BBC Deceives on Bethlehem

If anyone was in doubt about whether the BBC still engages in agenda-driven reporting, the recent broadcasts from Bethelehem would put any such doubt to rest.

Barbara Plett Usher, notorious for her tearful eulogy of arch-terrorist Yasir Arafat  and her participation in BBC’s longtime campaign to delegtimize Israel, was sent to Bethlehem to report about Christmas there.  

There is an inverse relationship between the extent of Palestinian violence and the amount of tourism in Bethlehem. In 2015-6, at the height of the so-called Palestinian knife intifada, tourism plummeted. In the years since, violent attacks have decreased and tourism has picked up tremendously. For the past few years, there has been a steady rise in the numbers of tourists visiting Bethlehem, with this year topping even last year’s record high. The city is bustling with tourists and good cheer.

This, however, was not the story the BBC wanted to convey. The media network instead delivered a fairy tale about a Bethlehem diminished by an evil Israeli occupation. Barbara Plett Usher attempted to fit her Bethlehem 2019 tale into a rigid template of Palestinians suffering under “occupation” – even when the interviewees did not provide the answers she sought.

The story was introduced by Alex Ritson, who adhered to the same template.  He said:

Bethlehem, regarded as the birthplace of Jesus, typically sees a tourism boom at Christmas and this year looks like it could be one of the busiest years in recent memory. But as a Palestinian town in the West Bank, Bethlehem is also feeling the economic effects of the Israeli occupation. Israel has restricted movement out of the West Bank and confiscated some Palestinian land to build Jewish settlements. [emphasis added]

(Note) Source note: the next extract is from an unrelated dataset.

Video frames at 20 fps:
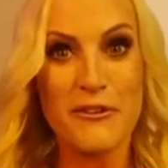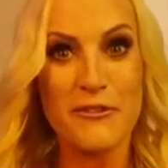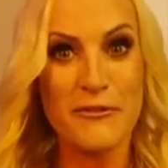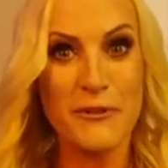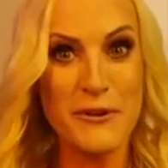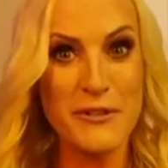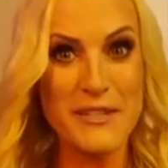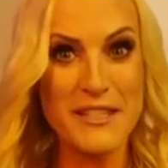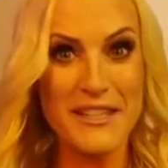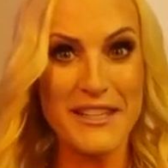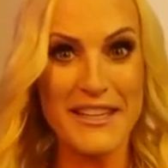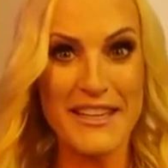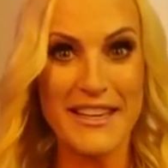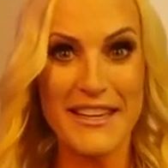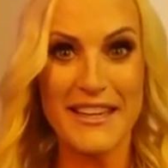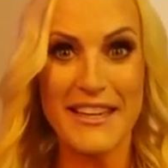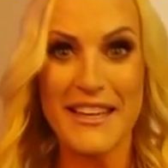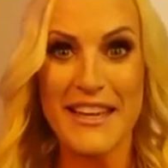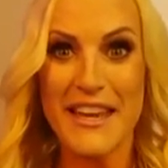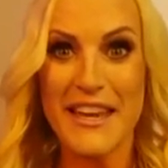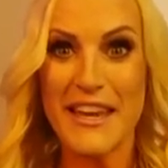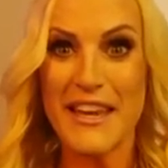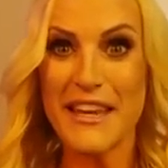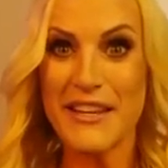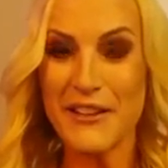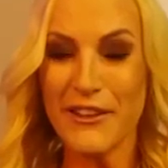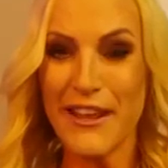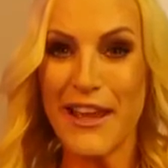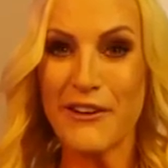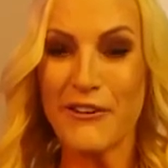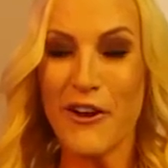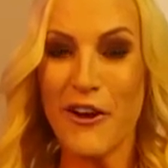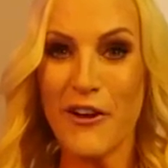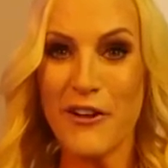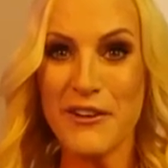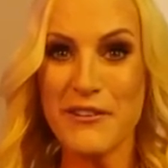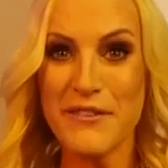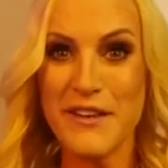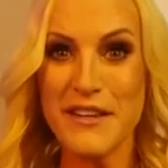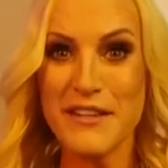Firstly, it allowed
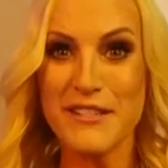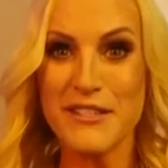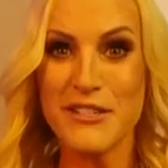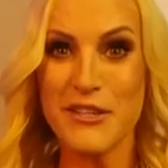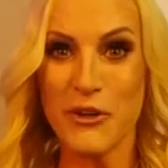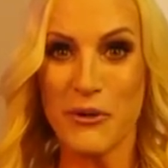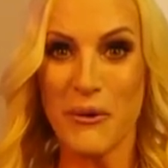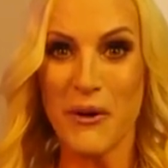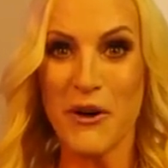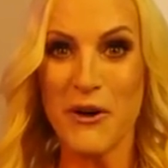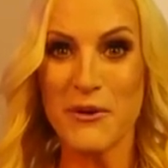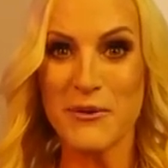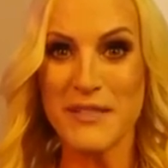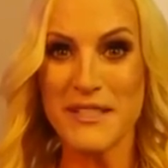all of us to grow,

Plett Usher’s report  highlighted those unsupported allegations by claiming these were “dark times for the Palestinian economy” despite an obvious boom in tourism.

But contrary to the BBC claims, the Palestinian economy in the West Bank is reportedly flourishing, with Bethlehem one of the richest cities. Palestinian exports have  sharply increased over the past two decades from less than 16,000,000 USD in 2002 to over 90,000,000 USD during the past couple of years.  People working in the private sector — businessman, industrialists and merchants — are experiencing increasing prosperity. 

Those experiencing “dark times” are the civil servants paid by the Palestinian Authority (PA). Their salaries were sharply reduced as a political ploy by the PA to highlight its tax dispute with the Israeli authorities. The Palestinian Authority, furious that Israel had deducted “pay-to-slay” payments (money paid by the Palestinian government to terrorists and their families) from the tax revenues transferred to them, publicly blamed Israel for the reduction of salaries in the Palestinian public sector even while it covertly increased pay for its own ministers by some 67 per cent. 

The BBC, however, has no interest in exploring Palestinian responsibility for any problems in any sector of the Palestinian community– whether due to its leaders’ corruption and political ploys,  or whether due to the terrorism and violence they encourage that impacts tourism and prompts Israeli security measures.

Instead, the reporter tried to elicit negative responses about Israel’s security barrier, without mentioning the reason or providing any context for it. Plett thus forces the story into an artificial one about Palestinian suffering under Israel. She says:

Tourists vastly outnumber the Palestinian Christians. They roll into the little town of Bethlehem past what Israel calls its “security barrier” – the towering cement wall, as residents call it– as part of a system of controls that’s squeezing Bethlehem into an ever-shrinking space. [emphasis added]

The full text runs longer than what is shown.